Thanks for your reply Geezerette!  I do have some natural drops for dry eyes, Similasan brand, but I rarely use them.  I was searching online and they said it may be a reaction to a certain ingredient in hair dyes, and that ingredient is in the one I've been using....but, I've never had a reaction like this before from anything like that.  I'm backing off any eye makeup for now, although I don't use much at all anymore.  Hoping it will straighten itself out, but right now I look like a female MMA fighter (mixed martial arts).  Hubby was joking with me that I looked like a Monday morning abused wife, after a bad scoring football game. layful:


----------



## chic (Aug 24, 2014)

Do you have any itching along with the dryness and swelling? When I had something like that ( from applying pink lipstick to my eyelids in lieu of eyeshadow when I was 16 ), the Opthamologist said it was a form of conjuctivitis and recommened eye baths using an eye cup and a gentle saline solution. The condition cleared up pronto. The fact that it came on you sort of fast suggests it's something that you've recently come into to contact with as in contact dermatitis, or it's you're seasonal alergies kicking in. Lots of people where I live are beginning to suffer from hay fever again, so you're not alone. Good luck.


----------



## SeaBreeze (Aug 26, 2014)

Thanks Chic, I had a little itching because of Hay Fever, but I haven't been rubbing them.  The swelling and redness is pretty much gone, now just some dryness.  Still putting on vitamin E stick at night, seems to help.


----------



## chic (Aug 27, 2014)

SeaBreeze said:


> Thanks Chic, I had a little itching because of Hay Fever, but I haven't been rubbing them. The swelling and redness is pretty much gone, now just some dryness. Still putting on vitamin E stick at night, seems to help.

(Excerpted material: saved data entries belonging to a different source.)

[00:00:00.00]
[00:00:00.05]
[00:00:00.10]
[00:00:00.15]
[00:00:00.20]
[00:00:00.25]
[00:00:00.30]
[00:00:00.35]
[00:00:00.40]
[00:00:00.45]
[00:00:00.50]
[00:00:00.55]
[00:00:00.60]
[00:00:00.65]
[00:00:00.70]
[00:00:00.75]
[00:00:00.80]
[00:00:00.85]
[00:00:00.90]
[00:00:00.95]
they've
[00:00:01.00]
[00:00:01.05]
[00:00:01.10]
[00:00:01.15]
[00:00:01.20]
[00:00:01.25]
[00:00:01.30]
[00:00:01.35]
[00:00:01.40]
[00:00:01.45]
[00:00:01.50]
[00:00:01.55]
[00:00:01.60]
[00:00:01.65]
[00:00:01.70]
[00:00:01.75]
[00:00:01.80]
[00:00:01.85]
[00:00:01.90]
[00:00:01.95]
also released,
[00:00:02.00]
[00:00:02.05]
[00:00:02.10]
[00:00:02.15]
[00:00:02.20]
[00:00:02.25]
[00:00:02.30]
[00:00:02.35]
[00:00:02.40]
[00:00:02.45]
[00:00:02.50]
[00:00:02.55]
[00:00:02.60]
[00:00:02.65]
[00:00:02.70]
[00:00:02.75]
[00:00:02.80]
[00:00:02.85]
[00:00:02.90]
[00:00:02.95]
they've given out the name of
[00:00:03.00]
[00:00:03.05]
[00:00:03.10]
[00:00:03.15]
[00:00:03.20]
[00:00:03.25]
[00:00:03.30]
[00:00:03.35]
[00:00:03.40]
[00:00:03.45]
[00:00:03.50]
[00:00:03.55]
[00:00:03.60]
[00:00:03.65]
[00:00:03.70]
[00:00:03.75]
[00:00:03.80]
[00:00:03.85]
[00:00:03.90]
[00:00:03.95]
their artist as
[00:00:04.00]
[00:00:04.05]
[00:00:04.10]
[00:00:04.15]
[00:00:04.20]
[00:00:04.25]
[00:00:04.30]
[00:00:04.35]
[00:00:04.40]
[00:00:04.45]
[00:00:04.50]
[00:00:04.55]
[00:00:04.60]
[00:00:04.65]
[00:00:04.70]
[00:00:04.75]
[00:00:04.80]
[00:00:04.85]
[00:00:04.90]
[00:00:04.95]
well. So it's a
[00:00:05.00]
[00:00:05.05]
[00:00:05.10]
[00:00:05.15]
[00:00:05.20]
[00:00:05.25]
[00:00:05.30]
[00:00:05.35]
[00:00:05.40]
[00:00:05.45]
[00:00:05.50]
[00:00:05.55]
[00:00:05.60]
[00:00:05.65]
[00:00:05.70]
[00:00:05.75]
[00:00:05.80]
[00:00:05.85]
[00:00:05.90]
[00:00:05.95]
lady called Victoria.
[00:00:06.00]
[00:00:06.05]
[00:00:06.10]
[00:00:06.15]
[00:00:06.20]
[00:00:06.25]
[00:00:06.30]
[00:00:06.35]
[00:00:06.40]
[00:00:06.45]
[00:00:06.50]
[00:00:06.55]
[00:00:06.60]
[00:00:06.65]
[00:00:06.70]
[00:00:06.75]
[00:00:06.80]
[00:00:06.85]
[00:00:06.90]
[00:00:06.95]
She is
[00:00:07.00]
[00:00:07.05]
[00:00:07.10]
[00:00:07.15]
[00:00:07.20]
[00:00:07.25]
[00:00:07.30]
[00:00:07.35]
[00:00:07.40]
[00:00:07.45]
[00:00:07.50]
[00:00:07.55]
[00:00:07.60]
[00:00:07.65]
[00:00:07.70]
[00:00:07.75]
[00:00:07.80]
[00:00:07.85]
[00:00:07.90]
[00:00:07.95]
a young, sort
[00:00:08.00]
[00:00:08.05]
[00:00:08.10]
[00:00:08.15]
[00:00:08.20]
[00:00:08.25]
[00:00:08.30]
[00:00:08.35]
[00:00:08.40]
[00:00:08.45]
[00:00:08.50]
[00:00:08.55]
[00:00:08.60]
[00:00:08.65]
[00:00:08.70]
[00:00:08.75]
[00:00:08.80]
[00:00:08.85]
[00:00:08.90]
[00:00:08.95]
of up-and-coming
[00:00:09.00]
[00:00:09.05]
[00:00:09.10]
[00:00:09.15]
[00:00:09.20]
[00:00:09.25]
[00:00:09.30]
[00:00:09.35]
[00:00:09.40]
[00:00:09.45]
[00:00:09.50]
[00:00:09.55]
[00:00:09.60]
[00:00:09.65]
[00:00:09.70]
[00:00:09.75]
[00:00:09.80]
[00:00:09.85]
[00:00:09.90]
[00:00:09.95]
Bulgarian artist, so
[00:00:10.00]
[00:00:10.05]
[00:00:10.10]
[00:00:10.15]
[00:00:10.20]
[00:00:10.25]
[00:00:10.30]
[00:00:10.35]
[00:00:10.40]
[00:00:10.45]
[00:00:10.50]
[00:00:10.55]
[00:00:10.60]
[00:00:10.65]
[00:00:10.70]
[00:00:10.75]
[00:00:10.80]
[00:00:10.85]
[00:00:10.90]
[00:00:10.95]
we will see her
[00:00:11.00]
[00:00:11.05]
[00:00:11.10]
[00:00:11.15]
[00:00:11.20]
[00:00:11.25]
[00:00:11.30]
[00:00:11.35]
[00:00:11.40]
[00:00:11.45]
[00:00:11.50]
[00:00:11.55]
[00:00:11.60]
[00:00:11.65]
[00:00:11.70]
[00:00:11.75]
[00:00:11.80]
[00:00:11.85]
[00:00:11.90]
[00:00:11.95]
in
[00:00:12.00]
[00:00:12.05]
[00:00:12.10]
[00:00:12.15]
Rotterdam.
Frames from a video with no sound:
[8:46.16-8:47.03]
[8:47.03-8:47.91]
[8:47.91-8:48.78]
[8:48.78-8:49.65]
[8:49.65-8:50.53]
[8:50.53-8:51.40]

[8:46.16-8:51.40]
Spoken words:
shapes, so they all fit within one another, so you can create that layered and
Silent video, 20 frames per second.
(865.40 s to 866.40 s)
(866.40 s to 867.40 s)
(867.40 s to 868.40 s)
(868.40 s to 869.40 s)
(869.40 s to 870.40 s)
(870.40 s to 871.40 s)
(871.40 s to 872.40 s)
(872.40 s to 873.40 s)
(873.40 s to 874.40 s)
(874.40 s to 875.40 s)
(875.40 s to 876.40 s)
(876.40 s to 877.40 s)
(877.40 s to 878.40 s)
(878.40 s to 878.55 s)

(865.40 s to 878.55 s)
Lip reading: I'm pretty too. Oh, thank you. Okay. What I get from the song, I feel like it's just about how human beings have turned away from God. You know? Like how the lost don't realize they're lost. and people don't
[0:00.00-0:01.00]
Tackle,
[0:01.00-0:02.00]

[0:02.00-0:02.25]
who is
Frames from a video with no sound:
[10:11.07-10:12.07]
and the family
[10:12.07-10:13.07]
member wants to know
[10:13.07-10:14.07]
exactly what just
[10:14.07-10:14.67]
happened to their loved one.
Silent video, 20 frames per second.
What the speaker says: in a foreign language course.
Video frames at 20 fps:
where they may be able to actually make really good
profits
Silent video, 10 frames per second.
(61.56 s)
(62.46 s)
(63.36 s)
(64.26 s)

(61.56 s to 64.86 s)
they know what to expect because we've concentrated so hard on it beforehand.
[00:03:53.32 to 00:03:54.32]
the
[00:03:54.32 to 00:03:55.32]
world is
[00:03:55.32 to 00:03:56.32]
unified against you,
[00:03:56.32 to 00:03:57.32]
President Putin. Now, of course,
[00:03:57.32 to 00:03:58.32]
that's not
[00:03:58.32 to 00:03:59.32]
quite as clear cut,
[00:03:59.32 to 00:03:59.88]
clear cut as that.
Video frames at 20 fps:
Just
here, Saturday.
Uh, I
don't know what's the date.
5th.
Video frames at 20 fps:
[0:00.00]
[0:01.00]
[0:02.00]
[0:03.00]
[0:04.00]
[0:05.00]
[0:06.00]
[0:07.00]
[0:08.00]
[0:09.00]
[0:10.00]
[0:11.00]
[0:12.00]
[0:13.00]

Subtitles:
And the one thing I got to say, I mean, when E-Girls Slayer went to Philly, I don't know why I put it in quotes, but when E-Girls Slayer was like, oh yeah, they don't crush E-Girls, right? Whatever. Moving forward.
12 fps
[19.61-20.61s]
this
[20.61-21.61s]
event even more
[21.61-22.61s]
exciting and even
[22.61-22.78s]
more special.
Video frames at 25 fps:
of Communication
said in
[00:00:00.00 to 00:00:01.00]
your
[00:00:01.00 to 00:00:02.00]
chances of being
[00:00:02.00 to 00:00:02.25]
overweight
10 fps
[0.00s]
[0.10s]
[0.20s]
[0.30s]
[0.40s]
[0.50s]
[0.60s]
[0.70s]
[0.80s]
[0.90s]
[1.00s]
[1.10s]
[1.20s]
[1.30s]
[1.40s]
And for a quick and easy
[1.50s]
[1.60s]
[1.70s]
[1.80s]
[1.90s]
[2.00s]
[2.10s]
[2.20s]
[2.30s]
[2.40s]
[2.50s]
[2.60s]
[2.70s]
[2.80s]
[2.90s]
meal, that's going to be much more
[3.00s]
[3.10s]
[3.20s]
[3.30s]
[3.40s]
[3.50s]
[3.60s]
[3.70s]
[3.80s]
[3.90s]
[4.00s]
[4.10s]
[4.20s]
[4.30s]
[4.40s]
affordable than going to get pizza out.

Sounds good seaB. Is the itching in your eyebal or the skin around it or both? Castor oil can help relieve this but it's really thick and tricky to apply. You mustn't get it in you eye, either. Vitamin E is a safer way to go, perhaps. Try to use the kind with mixed tocopherols. It's more effective.


----------



## SeaBreeze (Oct 26, 2014)

Update...my eyelids are completely back to normal, and I never knew why I was having this problem.  I looked up this condition, but it's not what I had, the symptoms didn't match, no flaking or excessively oily or dry eye lids to begin with. http://www.aoa.org/patients-and-pub...f-eye-and-vision-conditions/blepharitis?sso=y

Anyhoo, the vitamin E stick I was using just irritated the eyelids more, I think it was the other ingredients in there (soybean oil, candellila wax, beeswax, castor oil, , etc.).

I bought some natural vitamin E liquid (d-alpha tocopherol), I applied it topically at night, and took it internally in the morning with my omega 3 fish oil.  That did the trick, after around one week, the skin was back to normal.  I'm still using it, doesn't hurt at all and is beneficial.


----------



## Georgia Lady (Nov 7, 2014)

SeaBreeze said:


> For this past week or so, my eyelids both top and bottom have been super dry and swollen.  They're also red, but the redness seems to move to and from different areas.  I do have a very light complexion, so redness always stands out when it's present.
> 
> I do have Hay Fever, allergic to weed pollens, usually worsens in August and September.  But it has gotten better with age, used to be really bad as a kid.  The Hay fever always causes itchy eyes, and I have been guilty of rubbing them way too much over the years.  I haven't been rubbing a lot at all, and the condition I'm seeing is odd for me.
> 
> ...


You have Blepharitis.  I have it off and on.  My doctor prescribes Erythromycin Ointment and it does the trick.


----------



## SeaBreeze (Nov 7, 2014)

I don't think that's what I had Georgia Lady, you can see I linked to that condition in my latest update post above yours.  I didn't have the symptoms of Blepharitis that I read about, and this had never happened to me before in my life.  The natural vitamin E oil worked very well to resolve the problem, and my eyelids have been back to normal ever since.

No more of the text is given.